More than a third of the subjects in this study reported excessive daytime sleepiness, a frequency much higher than that found in the general adult population [44, 45]. No difference in daytime somnolence was observed between participants with and without depressive symptoms. A previous study in RA patients described a negative correlation between disease activity and subjective daytime sleepiness. Further studies are needed to clarify the relation between somnolence, disease activity, and depressive symptoms in RA [19].

The present results confirm that RA patients with depressive symptoms, on average, show higher disease activity than patients without these symptoms. Previously, an association between baseline depression symptom status and disease activity was found in a prospective study of 18,421 RA patients receiving biologic treatment. Depressive symptoms contributed to increased DAS28 over a 12-month follow-up period, and had an impact in changes in DAS28 in response to treatment. Interestingly, depression was associated with both subjective and objective aspects of disease activity, as assessed by specific components of the DAS28. It was suggested that these findings could be secondary to the negative impact of depression on health-related behaviours, particularly, medication adherence. They could also be related to biological factors, such as, systemic inflammation and elevated cytokines typically associated with disease severity in RA, which are also present in people with depressive disorder, or both [46].

An important finding of the present study is an independent association between poor-quality sleep and depressive symptoms. Disrupted sleep is generally recognized as a major feature of depression [47]. However, the relationship between poor sleep and depressive symptoms is probably bidirectional and may involve several factors [48]. Previous studies have shown a significant correlation between subjective sleep quality, as assessed by the global PSQI score, and measures of depression [49]. Additionally, depressed subjects present significantly higher PSQI scores than normal controls [30]. It has been suggested that the PSQI is better than objective measures of sleep for the detection of negative perceptions of sleep commonly found in patients with depression [50].

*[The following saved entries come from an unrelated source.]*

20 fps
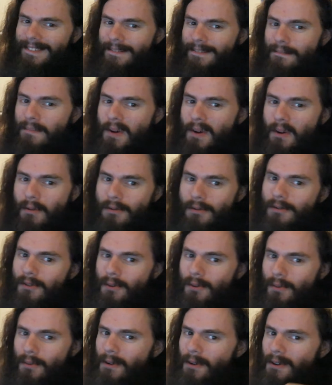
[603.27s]
both the
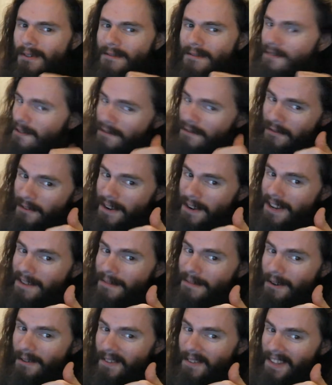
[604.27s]
word for freedom
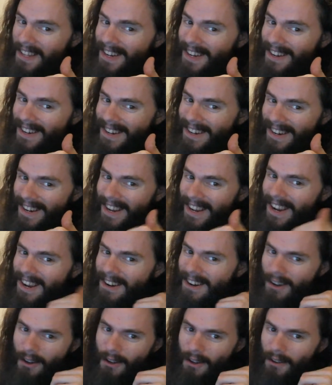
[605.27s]
over there
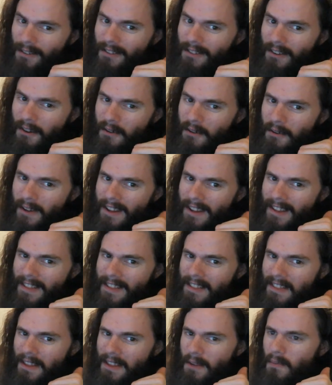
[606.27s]
and also
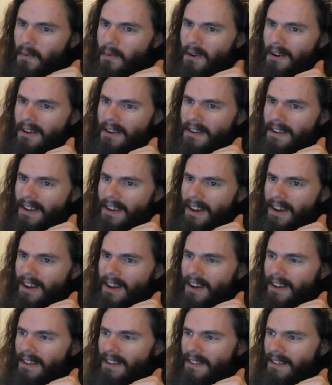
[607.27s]
the word
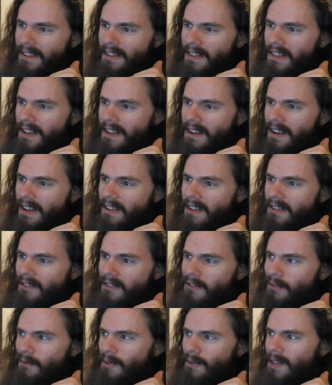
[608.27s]
uh, that
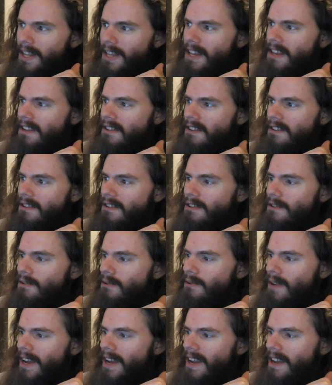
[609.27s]
is related
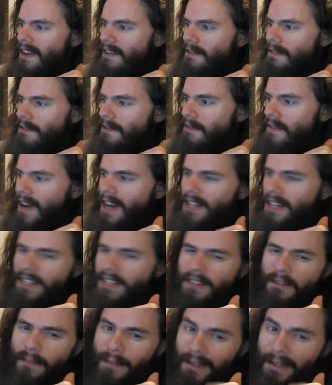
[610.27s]
to a
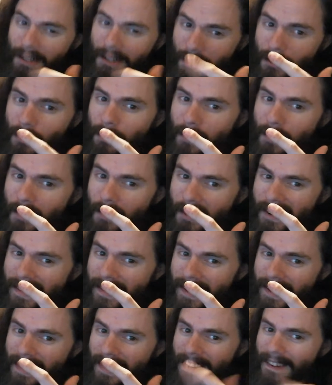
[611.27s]
fascist political party
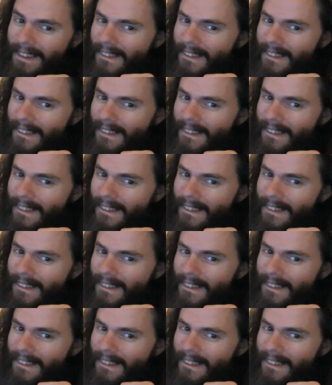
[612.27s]
there.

This study has limitations that must be considered. No male patients were included, so these results cannot be extrapolated to the entire RA population, mostly because of previously described effects of gender on disease activity measures as well as possible differences in cut-off values for some of the questionnaires that were used. Moreover, the presence of depressive symptoms assessed by the BDI-II is not sufficient for the diagnosis of depressive disorder, which requires a clinical structured interview. Besides, due to the cross-sectional design, causality cannot be implied, and prospective studies should be conducted to further investigate the associations between sleep quality, disease activity, fatigue, daytime sleepiness and depressive symptoms in RA patients.

Conclusions

This study shows a high frequency of impaired sleep, fatigue, and depressive symptoms in RA patients. Poor-quality sleep, found in the majority of cases, is associated with a higher frequency and severity of depressive symptoms. These findings highlight the importance of screening for sleep and mood disorders in RA patients both in clinical trials and in clinical practice. Future studies examining the impact of measures to promote healthy sleep on depressive symptom control in this patient population are warranted.